When it comes to your Experian business credit file, the length of stay for damaging items is as follows…
- Accounts in collections – 6 years, 9 months
- Bankruptcies – 9 years, 9 months
- Judgments – 6 years, 9 months
- Tax Liens – 6 years, 9 months
- Uniform Commercial Code Filings – 5 years
What about potentially neutral / positive items?
- Bank, government and leasing data – 3 years
- Trade data – 3 years
Trade Lines Missing from Experian Credit Report
Is your business trying to build its credit rating? If so, it’s very important to deal with lenders and suppliers that report. Ideally, your trade lines will show on all your reports. This means you want them to report to Experian, Equifax and D&B.
But, what do you do when there are trade lines missing from your report?
You cannot force companies to report your accounts. You can always request them to do so, but there’s no guarantee they will. Many businesses only work with suppliers that report trade experiences. You can push to have yours reported in hopes the other party obliges. Worst case, you could say you’ll take your business elsewhere if they reject.

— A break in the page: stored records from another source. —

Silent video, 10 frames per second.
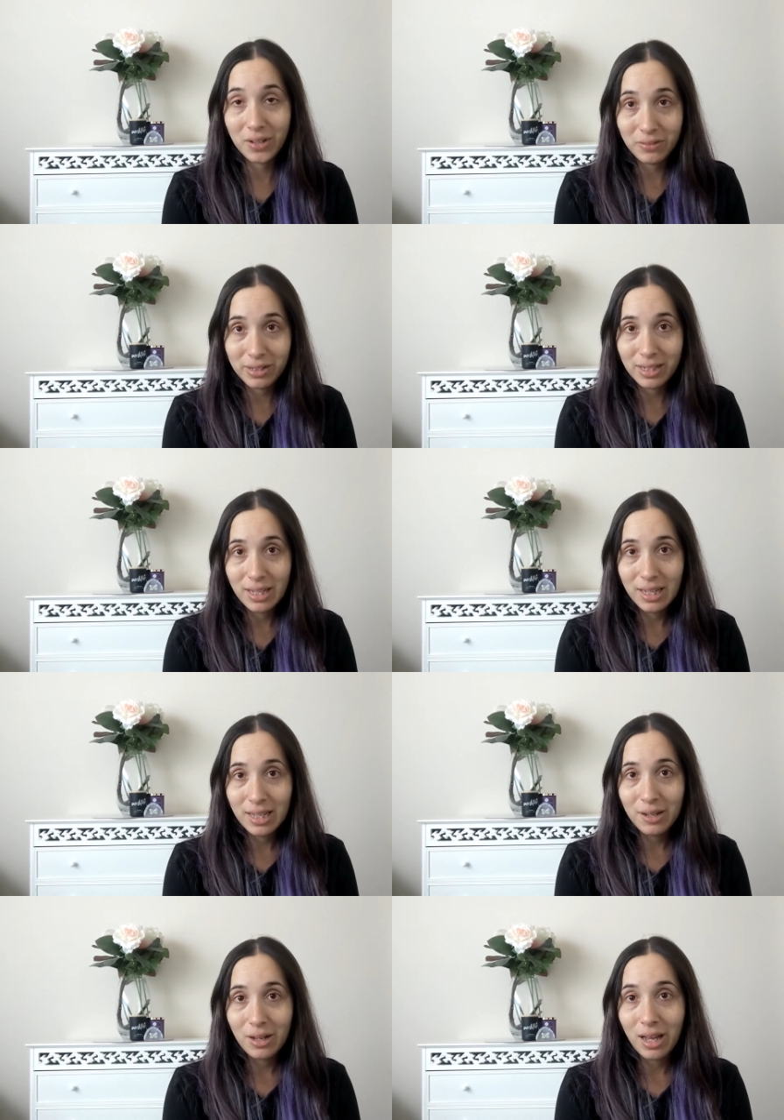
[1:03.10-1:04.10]
of having
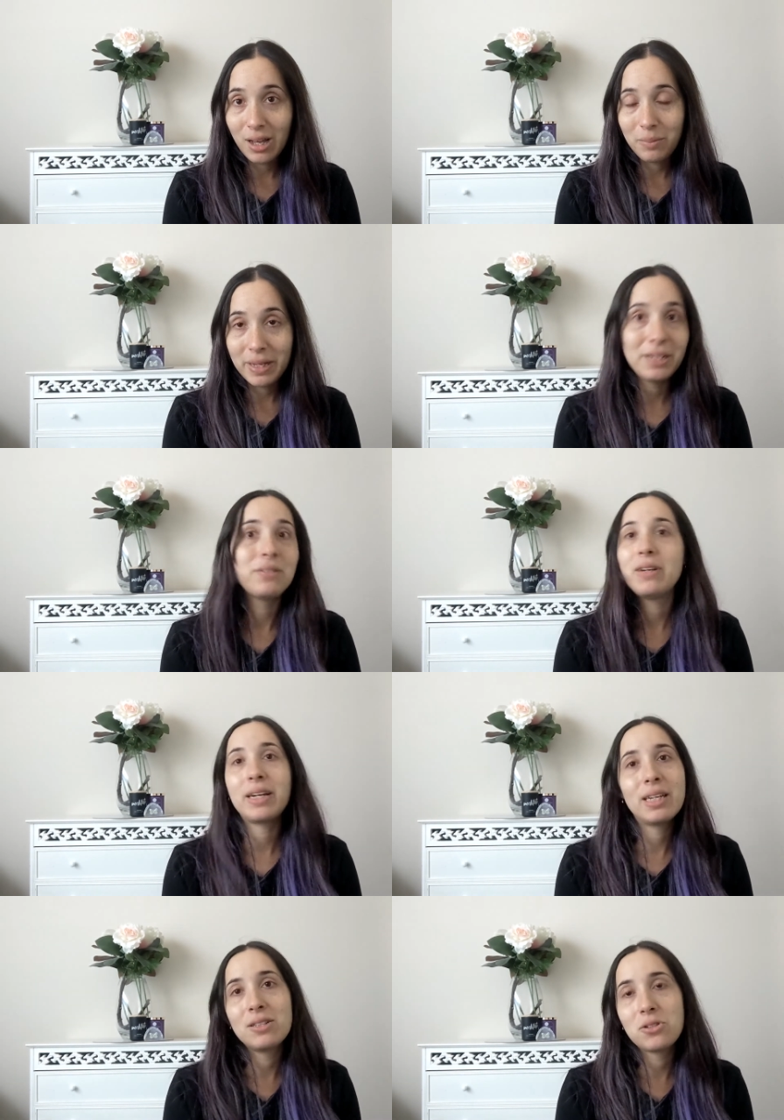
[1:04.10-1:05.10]
any of our
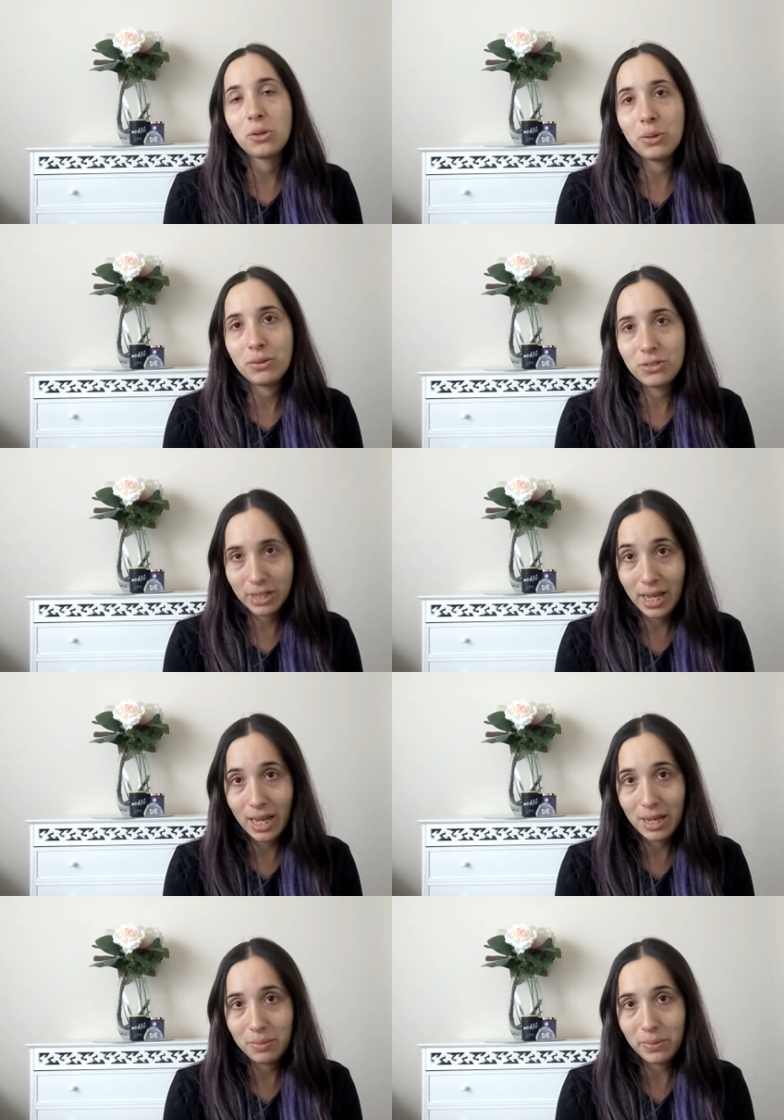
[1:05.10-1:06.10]
kids go off to
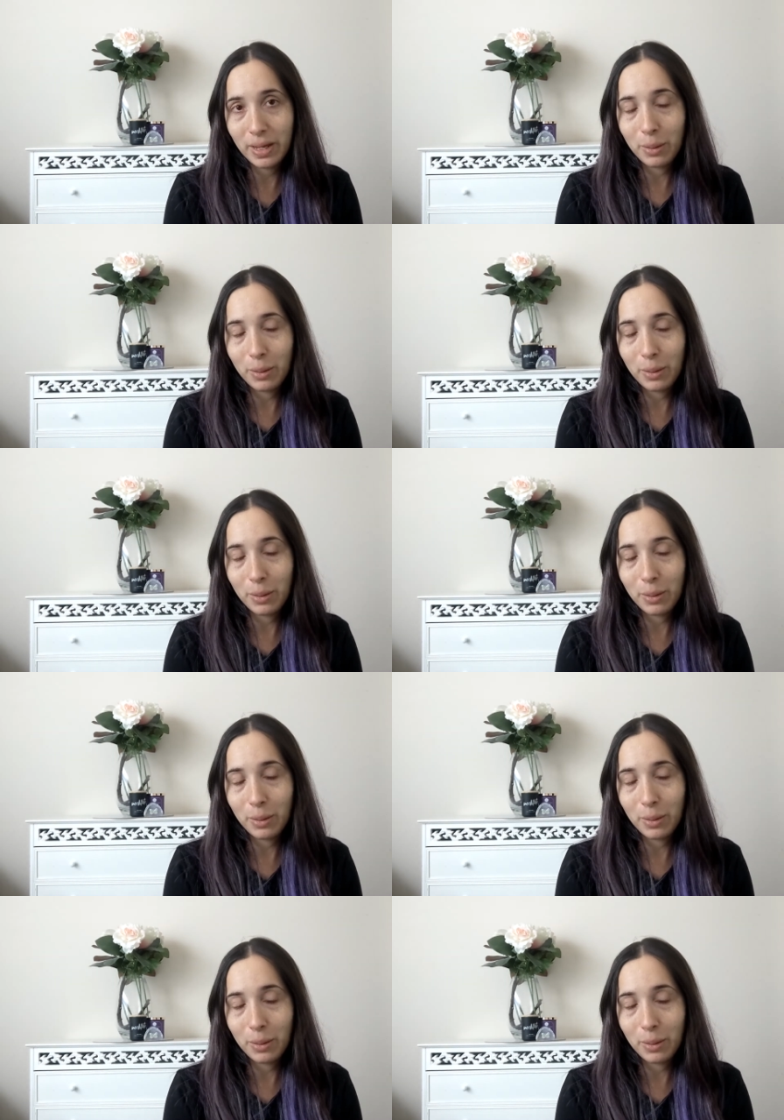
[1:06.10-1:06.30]
camp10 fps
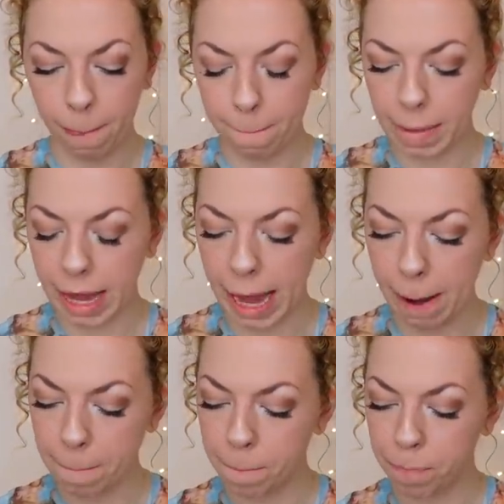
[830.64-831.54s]

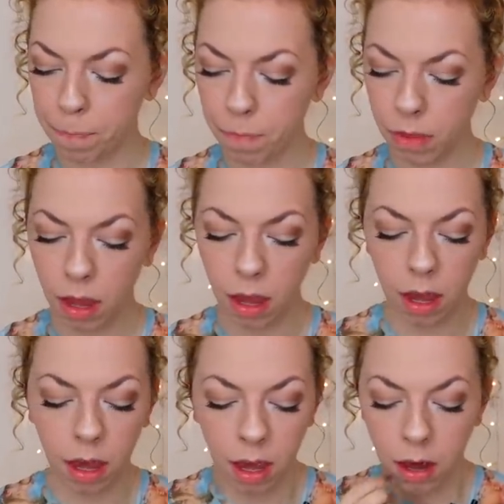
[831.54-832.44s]
okay
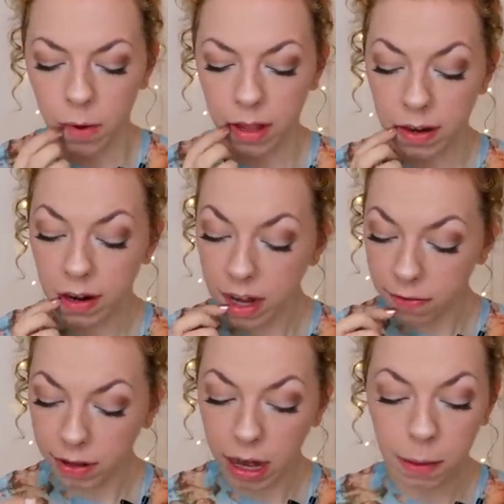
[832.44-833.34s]
we have the knight
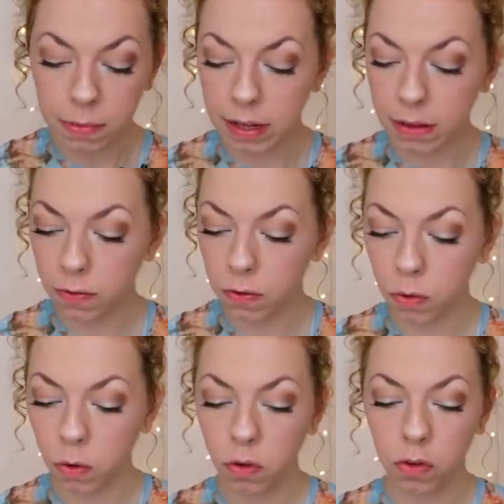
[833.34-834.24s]
of cups six of
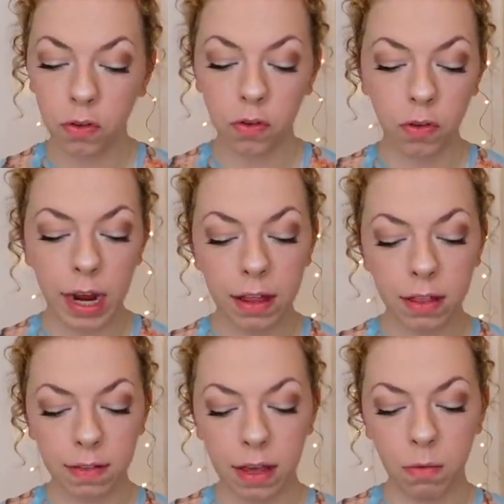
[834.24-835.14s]
swords
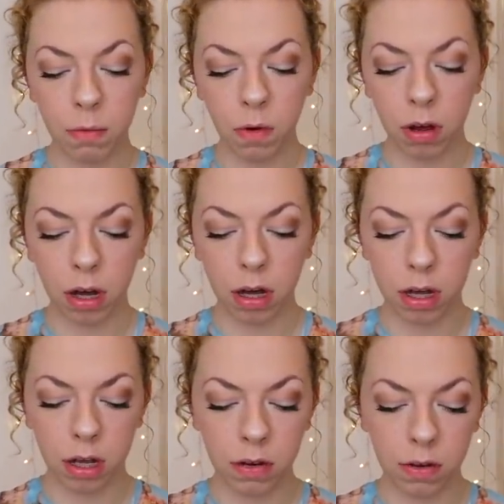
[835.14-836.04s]
strength let's get one more
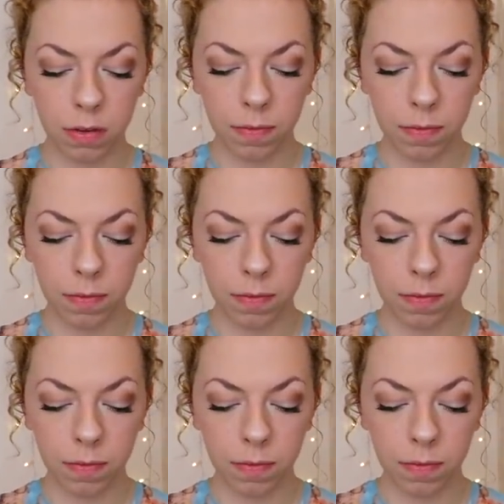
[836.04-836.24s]
card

Experian’s site says that 10,000 of 500,000 trade line suppliers report. These are the ones that help grow your business credit score. Without them, it’s harder to get payment history on your new credit file.
Conclusion
Experian is one of three major business credit bureaus. You need to understand how their credit reports work. In fact, you must know how they calculate your Intelliscore. That insight gives you all the power to start increasing your company’s score. This credit bureau ranks as a strong second to Dun & Bradstreet in most lender’s eyes. In closing, we hope this Experian business credit guide helped you.